__Try it__:
With the images set aside, retype every record below character for character.

[Stored items]
━━━━━━━━━━━━━━━━━━━━

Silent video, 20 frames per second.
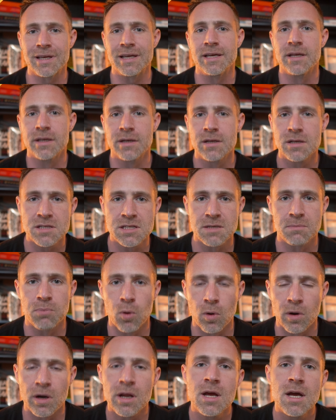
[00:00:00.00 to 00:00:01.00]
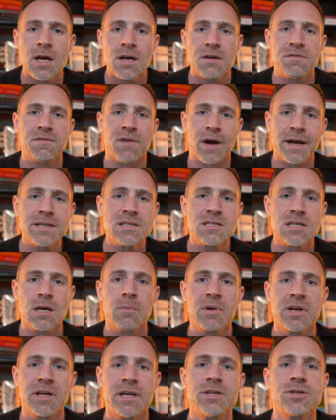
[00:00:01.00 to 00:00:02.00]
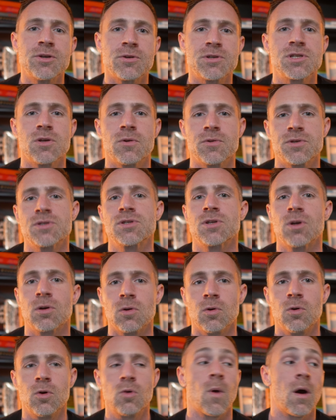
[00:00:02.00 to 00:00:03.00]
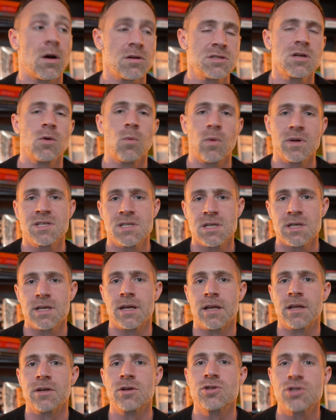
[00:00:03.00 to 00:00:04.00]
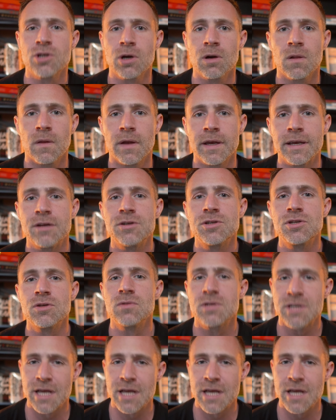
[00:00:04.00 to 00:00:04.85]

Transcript: in support. Find someone in your social circle who also wants to get into journaling and do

━━━━━━━━━━━━━━━━━━━━

__Output__:
Silent video, 20 frames per second.
[00:00:00.00 to 00:00:01.00]
[00:00:01.00 to 00:00:02.00]
[00:00:02.00 to 00:00:03.00]
[00:00:03.00 to 00:00:04.00]
[00:00:04.00 to 00:00:04.85]

Transcript: in support. Find someone in your social circle who also wants to get into journaling and do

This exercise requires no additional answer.